Welcome, Moondance!
Apr 13th, 2007 by admin
My friend started a blog yesterday (yeay!) and poses this question to us all: “Why did you chose to blog under a pseudonym or your real name? Has it changed what you write about, or what you say?”
Here’s my answer:
I write under a pseudonym because three plus years of law school and ten plus years of practicing law makes me suspicious of many things. Plus, one very pushy lawyer friend insisted I do so. I am glad I took his advice. Anonymity works well for me regarding my employer, my clients, and my family (not necessarily in that order). The safety concerns also weigh in favor of anonymity.
What I write about is not very different because I use a pseudonym–I treat it as though the anonymity can be pierced at any time. What more influences me to monitor what I write about is that (1) being on the internet opens my writing to the general public and there are just some topics that are too private (even with anonymity); (2) blogs have no (or very little) copyright protection–so I don’t want to put my magnum opus out there “for free”; and (3) bloggers, generally, are not journalists, and as such they potentially have less protection than a journalist from the standpoint of the First Amendment–what you blog about may land you in legal trouble arguably without the defenses afforded to a journalist.

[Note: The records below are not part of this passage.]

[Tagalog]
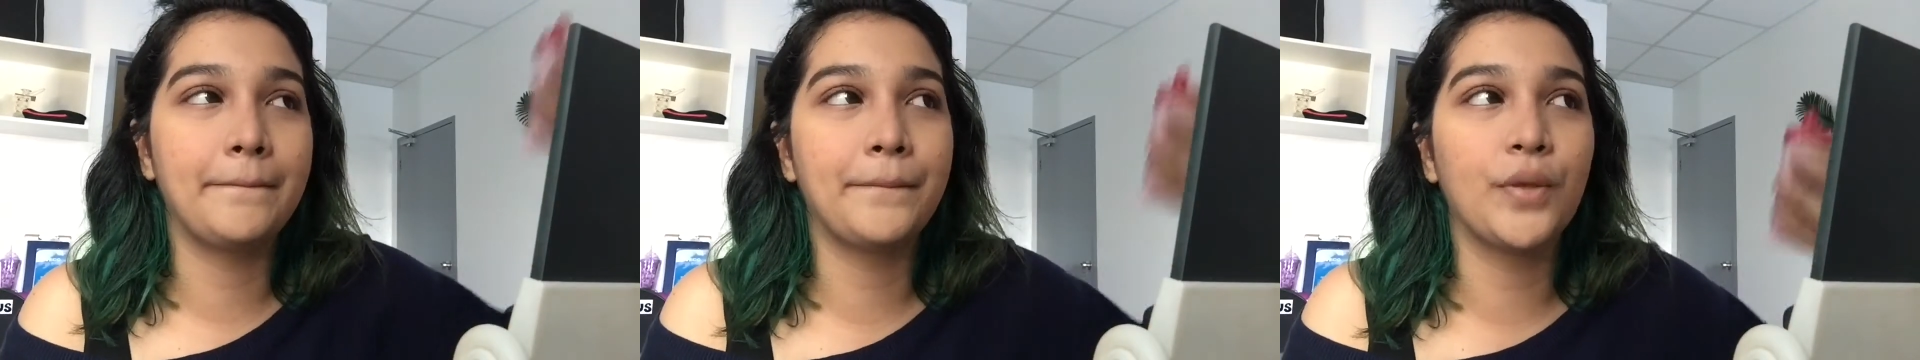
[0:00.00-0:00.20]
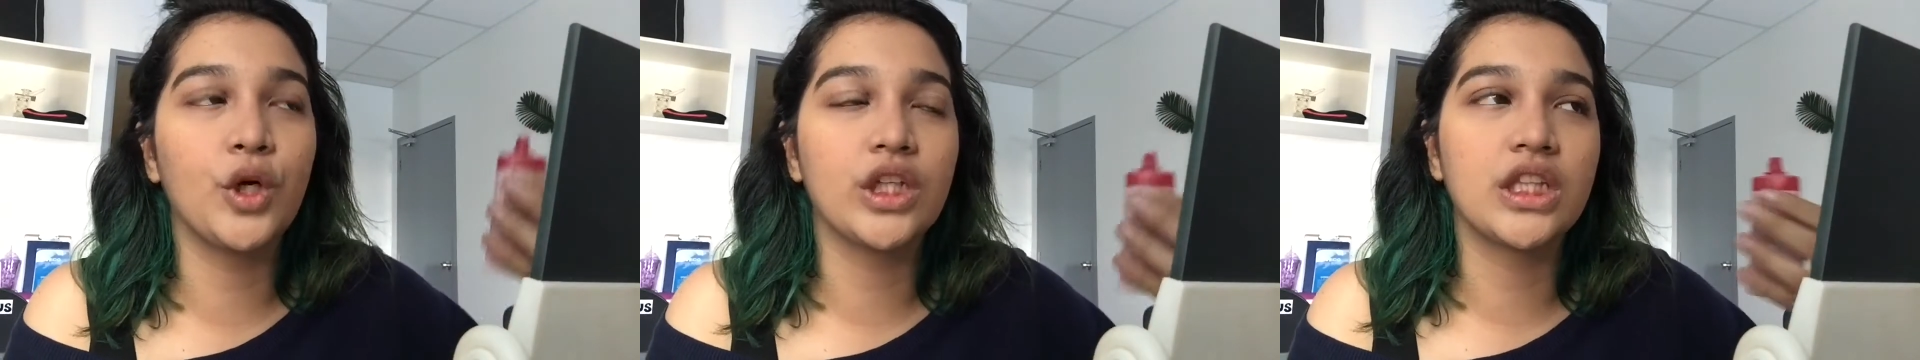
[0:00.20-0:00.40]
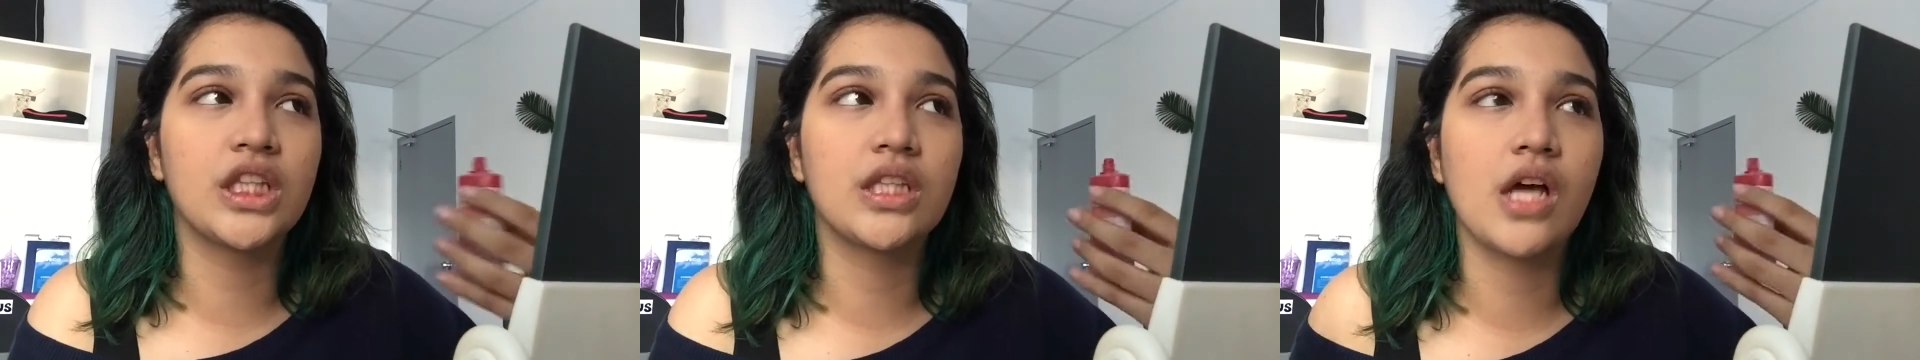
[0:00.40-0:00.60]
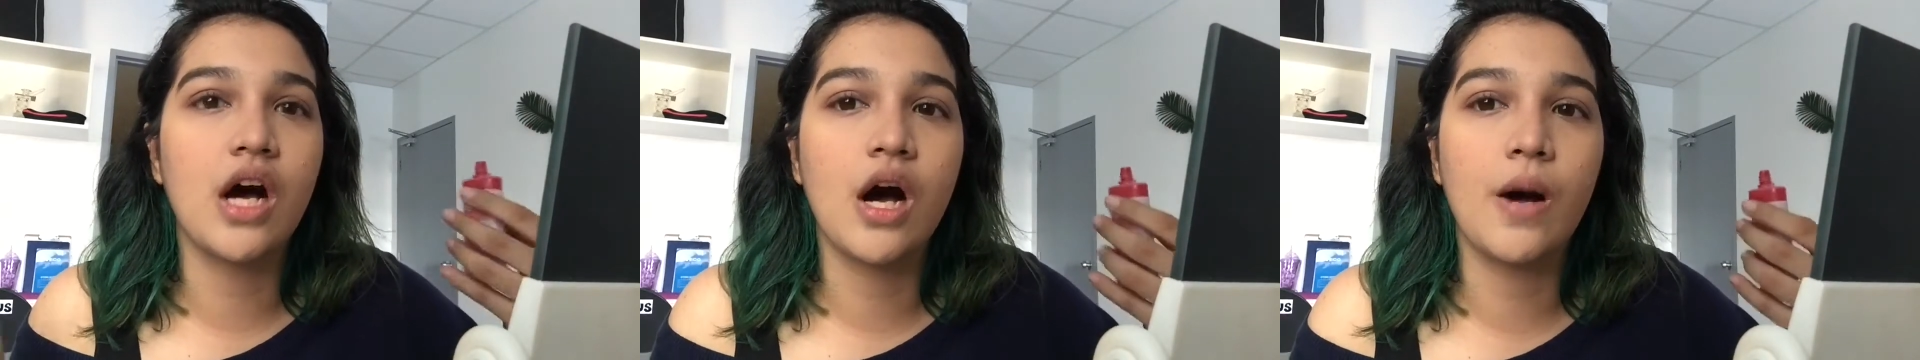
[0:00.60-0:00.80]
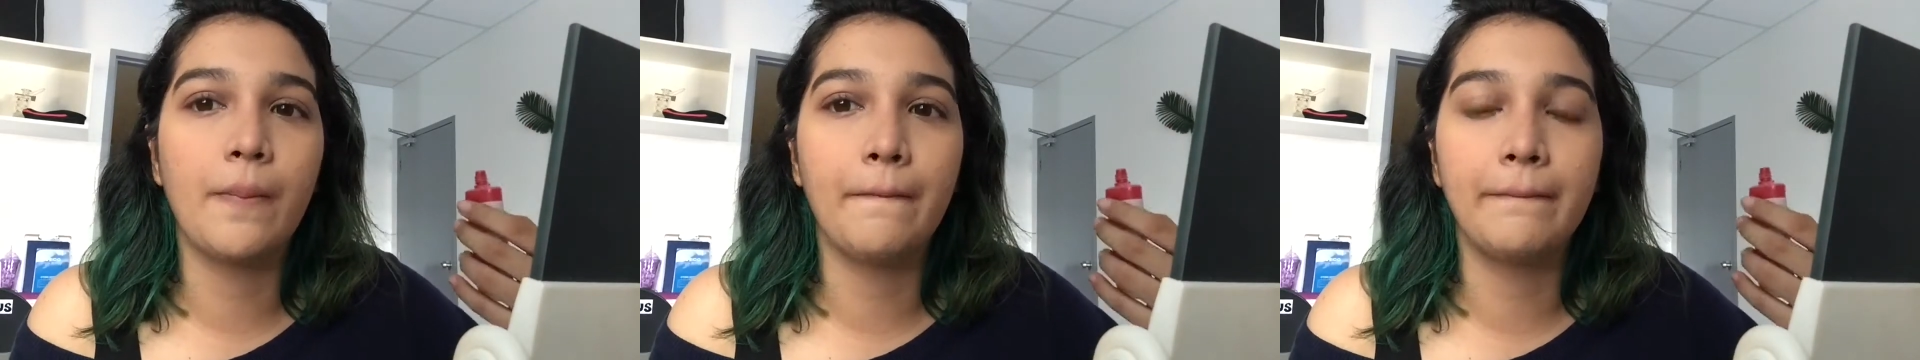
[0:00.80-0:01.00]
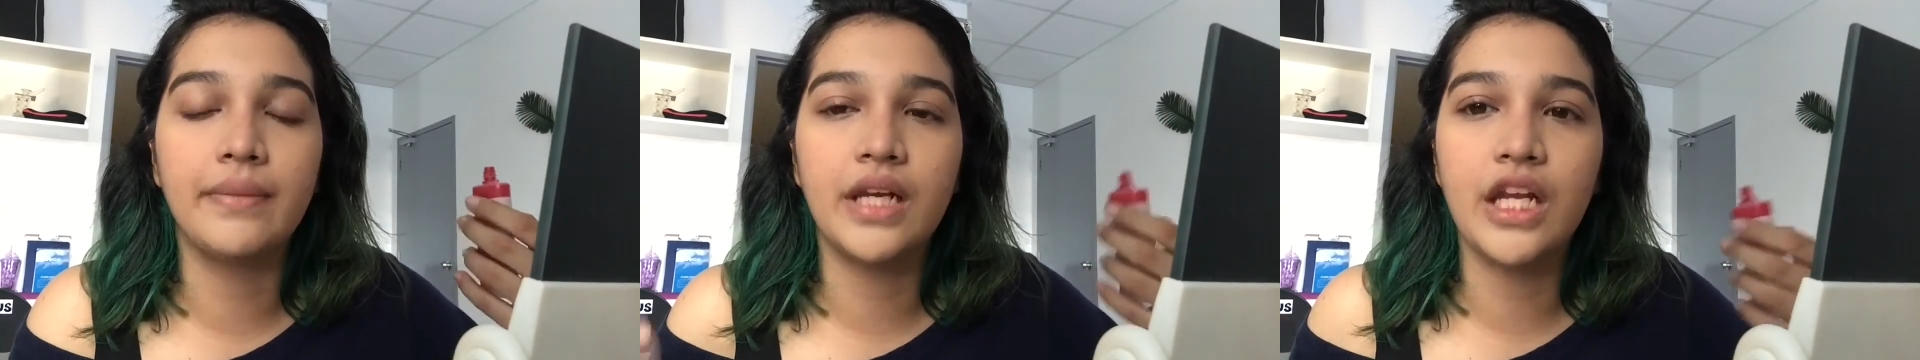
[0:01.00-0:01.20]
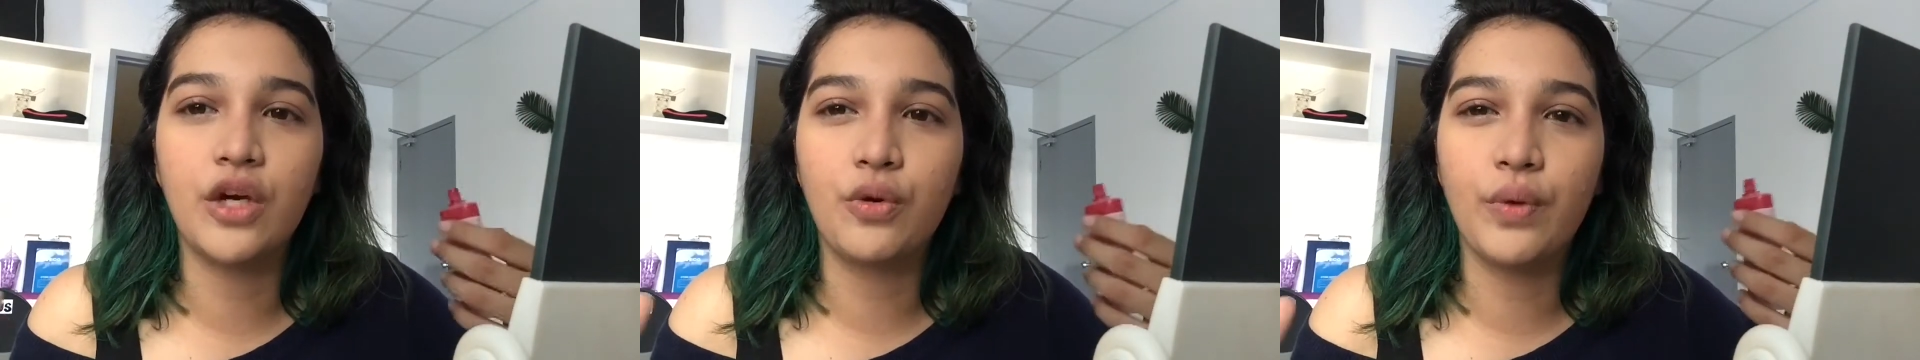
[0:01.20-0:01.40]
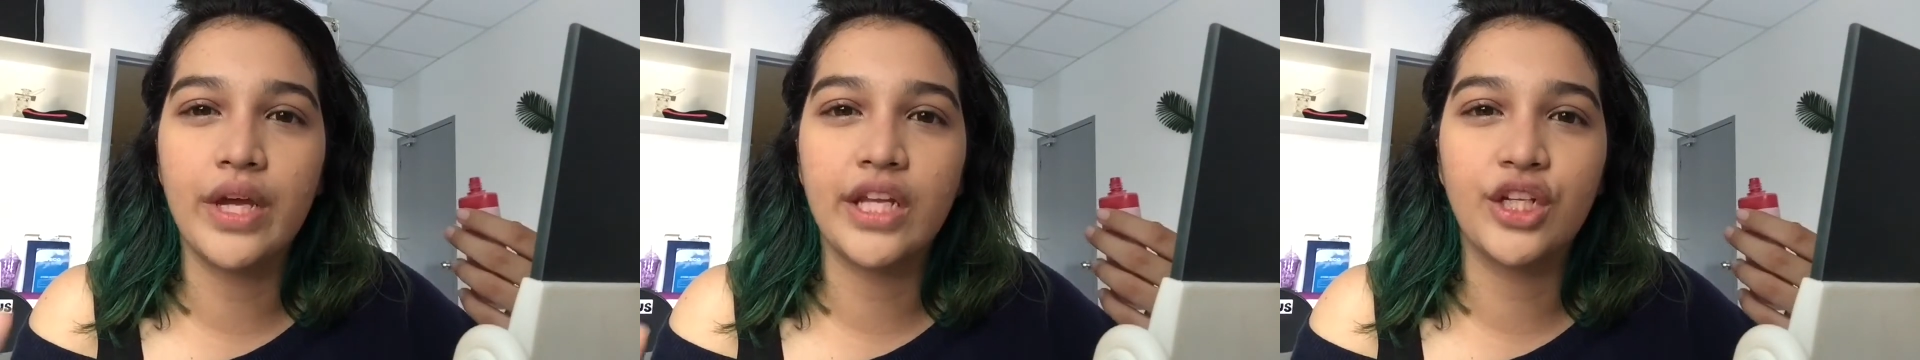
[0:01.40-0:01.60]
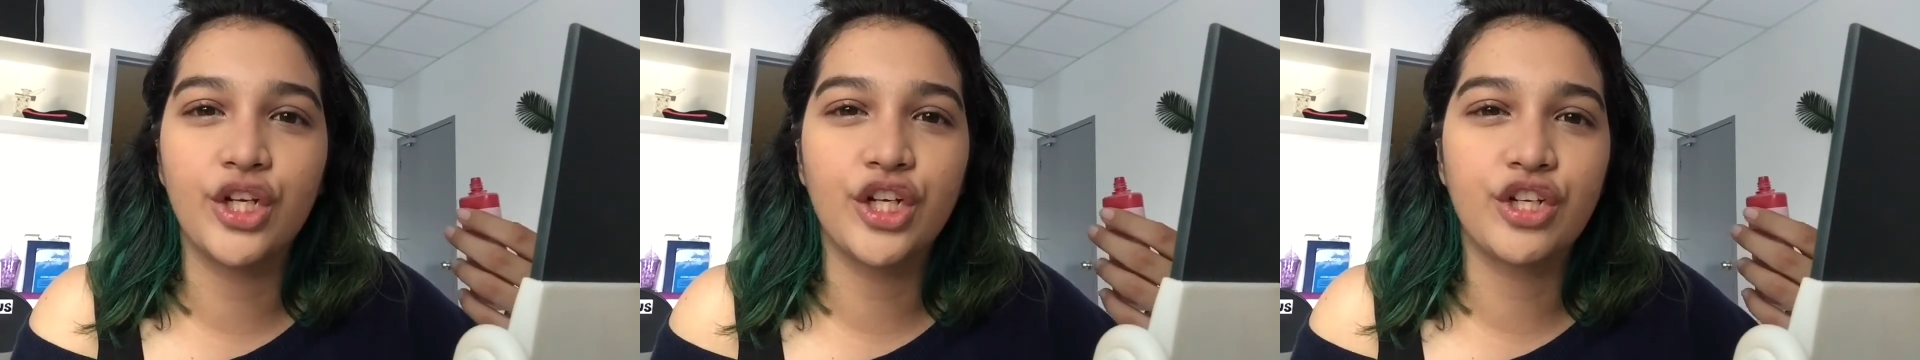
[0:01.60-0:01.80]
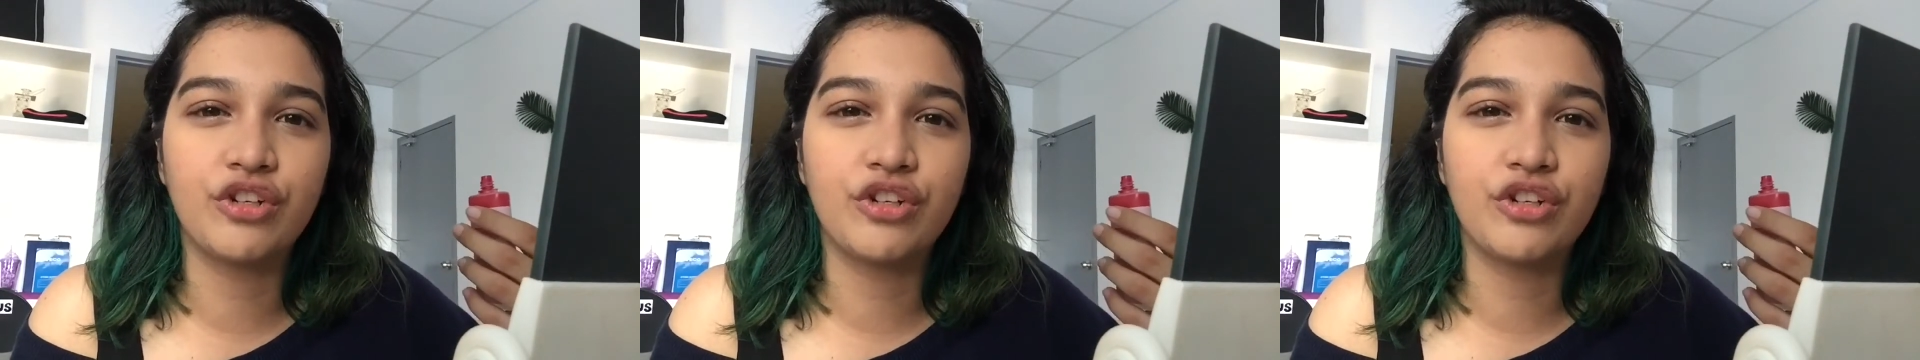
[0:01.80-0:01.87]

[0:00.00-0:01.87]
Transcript: put um, liquid or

I stay away from topics I am not ready to deal with openly. If there is someone I feel I would not want to know a certain story of my life, then I don’t blog about it. This is more a test for me to gauge whether I am ready to “go public” with a story. Sometimes anonymity can make you feel more secure in telling something you otherwise wouldn’t. It can be a fine line about being really honest in a post versus discussing something that is not “blog appropriate.”
In the end, blogging means different things to different people. And for me, it isn’t about baring my entire soul. It’s about writing–writing honestly. Sometimes what I write will be quite personal and other days it will be silly, but my goal is for it always to be authentic.
That’s just my opinion. What’s yours?
Stumble it!

I have absolutely nothing to add. You summed up perfectly my decision to use a pseudonym.
I will share my name with certain folks via email once we’ve been reading/commenting on each other’s blogs for some time. I assume whatever I say on my blog can be tied to me. Besides, my mom is a reader.
Thanks for the plug, NOLA. Yeah, being a lawyer takes the spontaneity out of things sometimes. Or did the discomfort of certain spontaneity lead us to seek reassurance in this field?